» **Supplied material**:
=-=-=-=-=

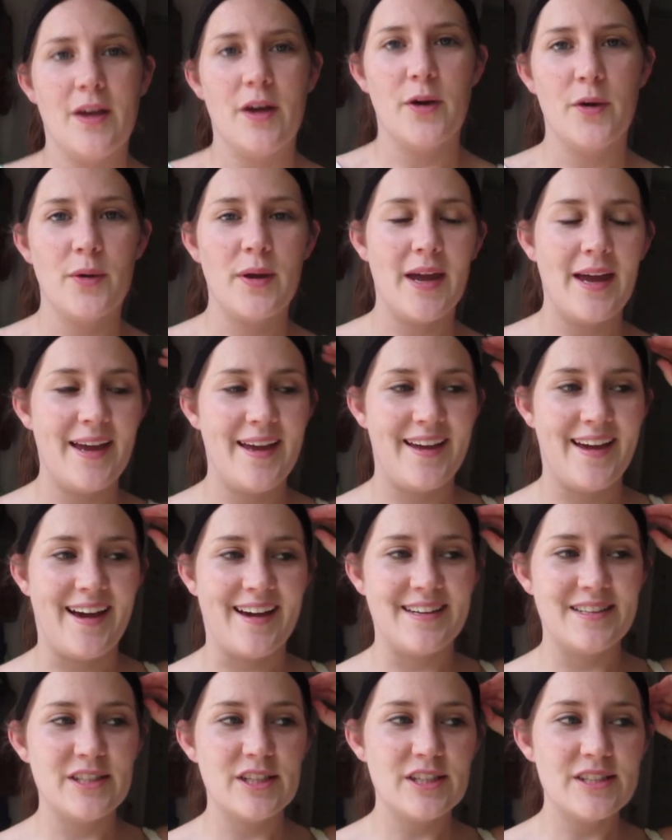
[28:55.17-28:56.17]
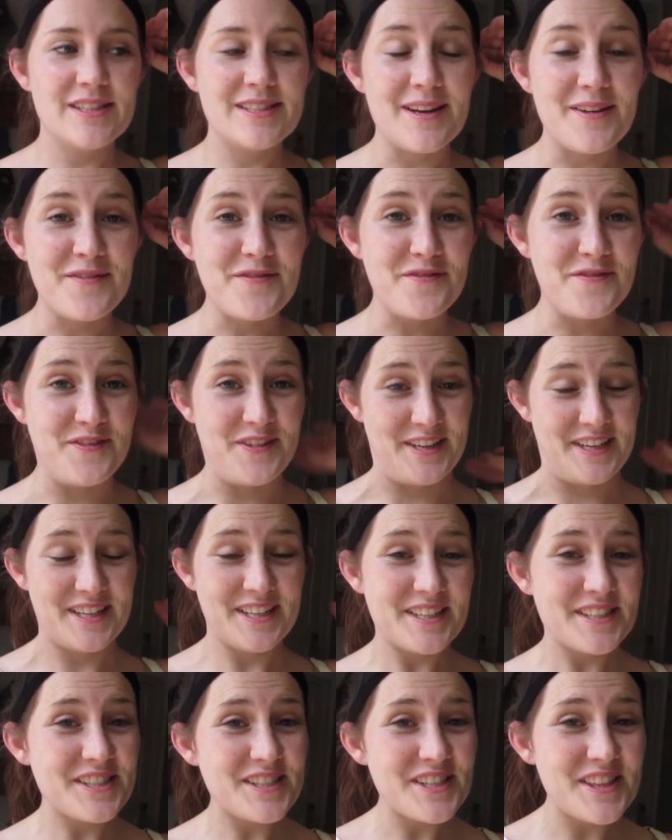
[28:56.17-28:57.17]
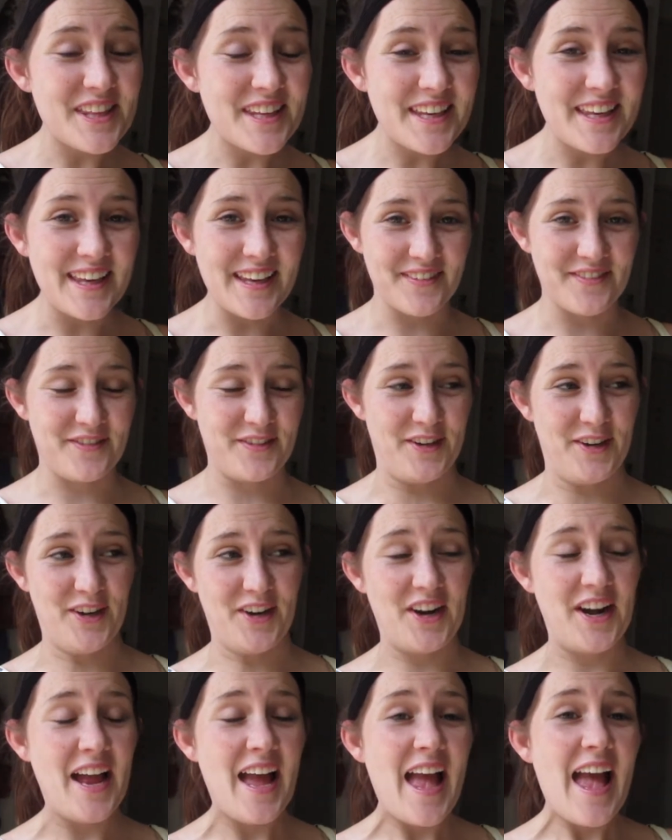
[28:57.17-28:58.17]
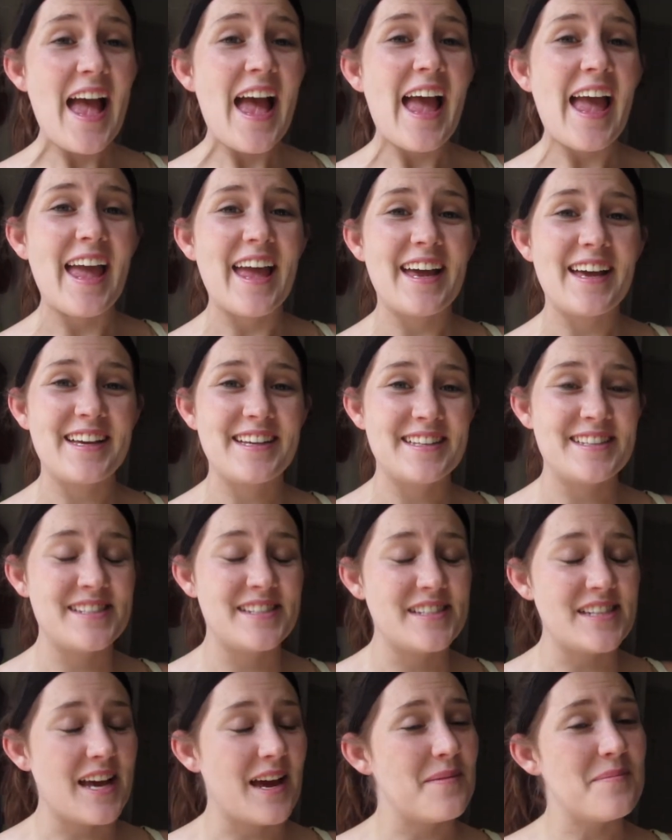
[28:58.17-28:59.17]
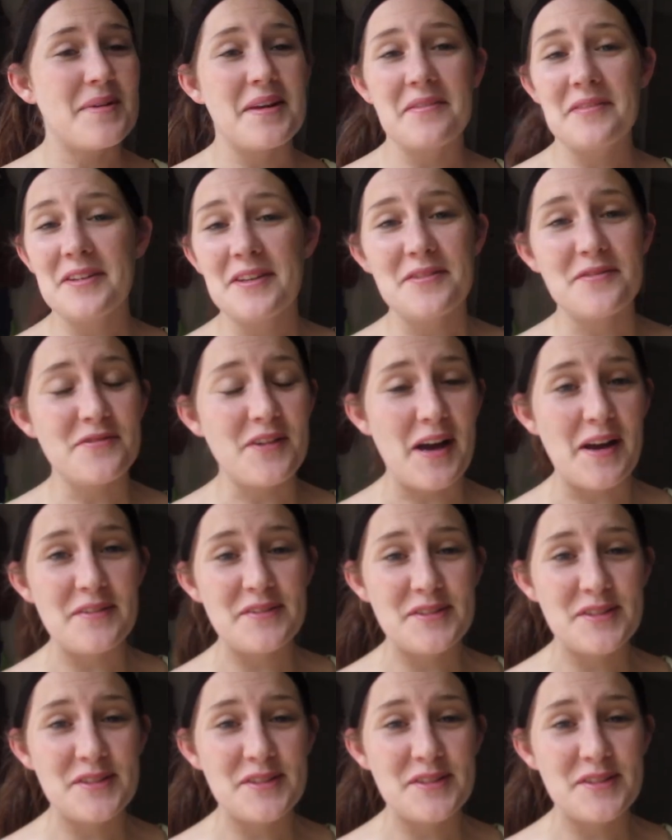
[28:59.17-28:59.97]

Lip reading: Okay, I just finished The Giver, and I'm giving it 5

=-=-=-=-=

» **What you need to do**:
Give the records a second time exactly, keeping the images out.

» **Task solution**:
[28:55.17-28:56.17]
[28:56.17-28:57.17]
[28:57.17-28:58.17]
[28:58.17-28:59.17]
[28:59.17-28:59.97]

Lip reading: Okay, I just finished The Giver, and I'm giving it 5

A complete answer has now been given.